Why is the US press so craven and timid in questioning the President at live press conferences? Is it really a career ending move to call the President a liar? What would be the real world ramificaitons of doing this?
The battle is not always to the strong, nor the race to the swift, but that’s the way to bet it.
Calling a nuclear power, the president of the united states, commander in chief of the combined US military and one of the most politically influential people on the planet a liar to his face goes a bit beyond “cowboying up.”
Also, reporters are supposed to be objective. While that’s often a struggle, calling the president (or anyone) a liar will wreck your reputation.
Also, questioners are picked by the President as he stands behind his lecturn and this administration has been known to pad the gallery as it were. Remember the gay porn actor/Republican operative who was supplied with questions to give Bush a chance to elaborate on his talking points.
If there is a member of the press that is believed to be antagonistic towards the President, Bush avoids calling on him or her to pose a question.
Just ask all those reporters who lost their jobs during the blacklisting of the 1950s. You can find them behind the counter of your local Starbucks.
They have eighty and ninety year old baristas? Wow!
Meh, didn’t calculate the ages. Substitute “Wal-Mart greeter.”
That’s a ridiculous and false accusation! How dare you?
…IIRC, he was a male prostitute.
I suppose Helen Thomas can get away with it, but for other reporters I think the answer is yes. Media outlets that try to be objective won’t employ somenoe who’s done that, so there might still be work available at more partisan stations or publications.
What good would it do?
I watched a few minutes of the press conference this morning and in just 15 speech units (45 words), the President managed to answer a pointed question about his stance on racial inequity with “I feel hurt that someone would claim I don’t care about racial issues” and some talking points about private social security.
If he doesn’t like the question, he ain’t gonna answer it.
In 2003 I posted a pit thread about a prior Bush press conference, White House Press Corps - A Pack of Yipping Lap Dogs. In that thread, former White House reporter Jonathan Chance, posted a number of interesting replies about the pressures that inform the presidential press corps and the reasons they don’t tend to ask particularly challenging questions.
I found his responses both fascinating and horrifying.
It’s the president’s show, and he can make his own decisions. If he gets a prickly question, he can, and often does, either evade it or simply lie. If other reporters ask the same thing, he can say, “I’ve already dealt with that. Next question.” Reporters who ask pointed questions don’t get called on any more. So, if you ask one of those, (which the pres won’t answer anyway) you become useless to your boss. Catch-22.
Helen Thomas, who never took guff from any president, was once seated on the front row of press conferences not because she was the dean of the WH press corps, but because she represented a major wire service. (UPI?) She always got the first question. Now, she no longer works for them, and she sits farther back.

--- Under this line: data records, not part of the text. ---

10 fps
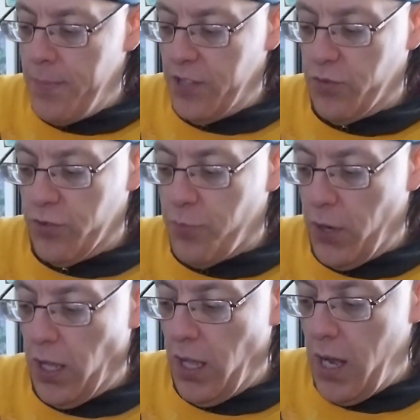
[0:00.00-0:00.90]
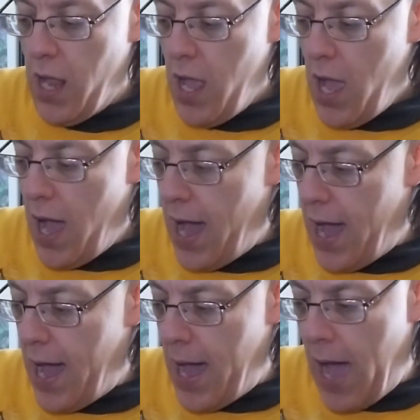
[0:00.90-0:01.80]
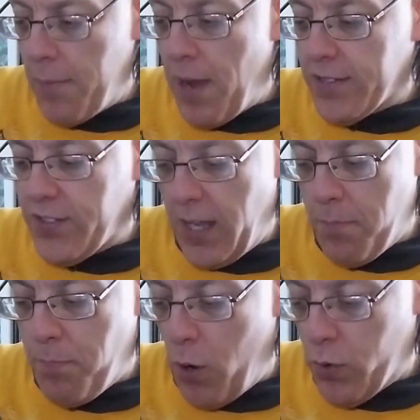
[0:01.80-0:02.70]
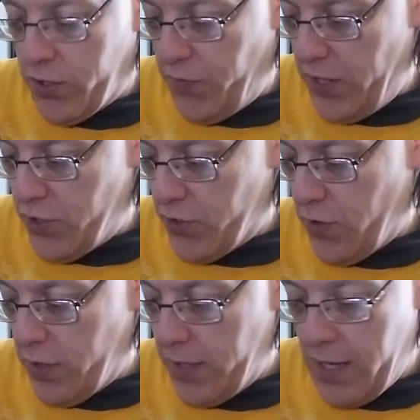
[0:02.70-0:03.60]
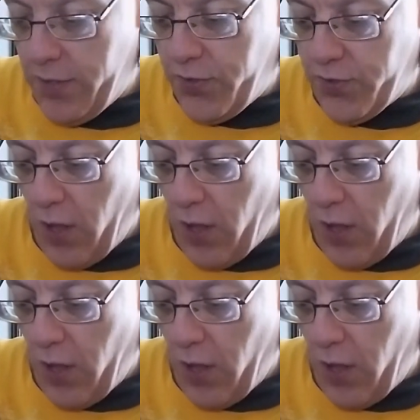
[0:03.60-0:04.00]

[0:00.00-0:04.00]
This one's pretty good. I'm not seeing bonus features on this,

I don’t see how being “objective” and calling the president a liar are automatically mutually exclusive.
Can’t one objectively believe they are being handed bullshit?
Or conversely objectively believe they are hearing the truth?

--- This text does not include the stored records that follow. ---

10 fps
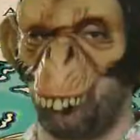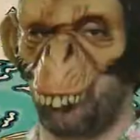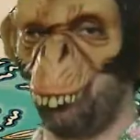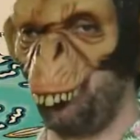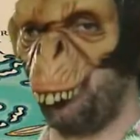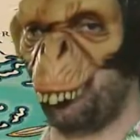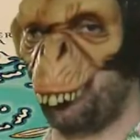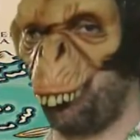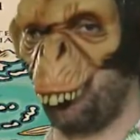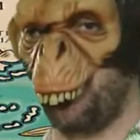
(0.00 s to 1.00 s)
It's gonna be in the
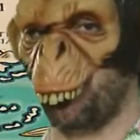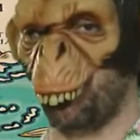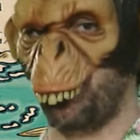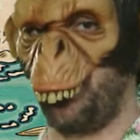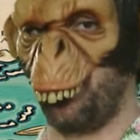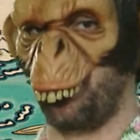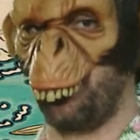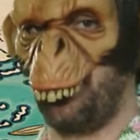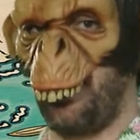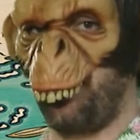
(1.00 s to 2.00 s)
70s over here
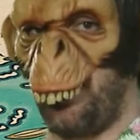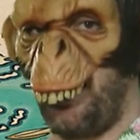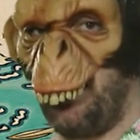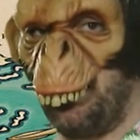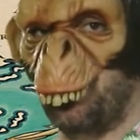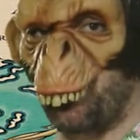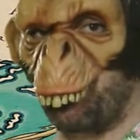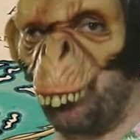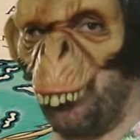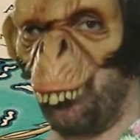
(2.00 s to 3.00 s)
and the 80s
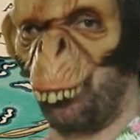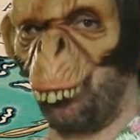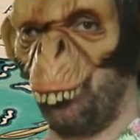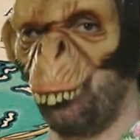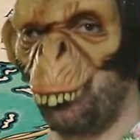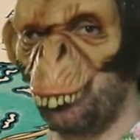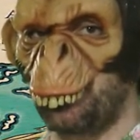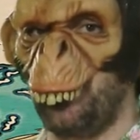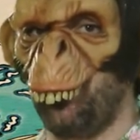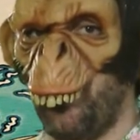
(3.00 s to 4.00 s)
over here.
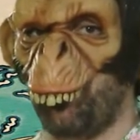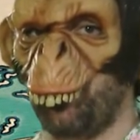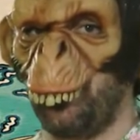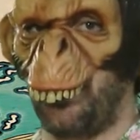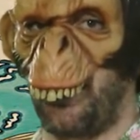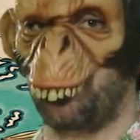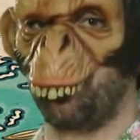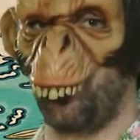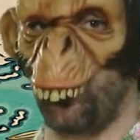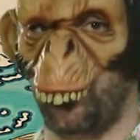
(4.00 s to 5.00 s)
This heat wave really has
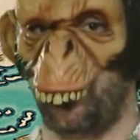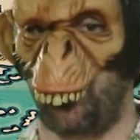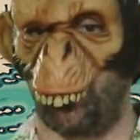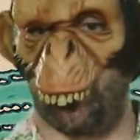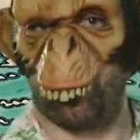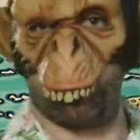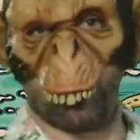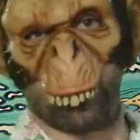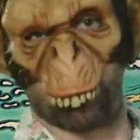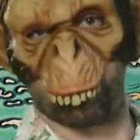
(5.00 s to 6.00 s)
me working on the new
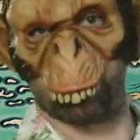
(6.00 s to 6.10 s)
me.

Moving thread from IMHO to Great Debates.
I actually doubt she could at this point. She used to be the Queen who always got Question #1 but the administration broke that tradition because she asked hardball questions. Now she usually gets to ask but not prominently.
It is also the procedure that reporters ask questions. “You’re a liar.” isn’t a question. The technique is to ask questions in such a manner that lying, evasion and answering a question different from the one asked become obvious to the listener.
Unfortunately it is difficult to pin an experience interviewee down. They are skilled at the bafflegab that works around questions. A popular method is to start off with the statement, “That’s a good question and I think it’s important to put it in perspective.” Then to launch into a preamble so long that the original question is lost sight of at which point the speaker can bring up what it is he (or she) wants to talk about.
I reckon that since our free press reports on these press conferences as if any meaningful truths are uttered, that they are just as deserving of being called liars.
Ahem…one thing that seems to have gotten lost here is the fact that no one actually knows, much less can prove, that the President lied about anything.
It’s also interesting to hear all these comments on the need of the press to ‘appear’ objective. Sort of puts the lie to the assertion so often seen around here that media bias doesn’t exist except as a devious right-wing construct, doesn’t it?
Bush speech, April 20, 2004:
And that was just the latest example.
I don’t read that as a lie so much as I do a decision made between April of 2004 and December of 2005 to make a change in wiretap procedure…possibly as a result of urgent events of an overriding nature that may have occurred during that time.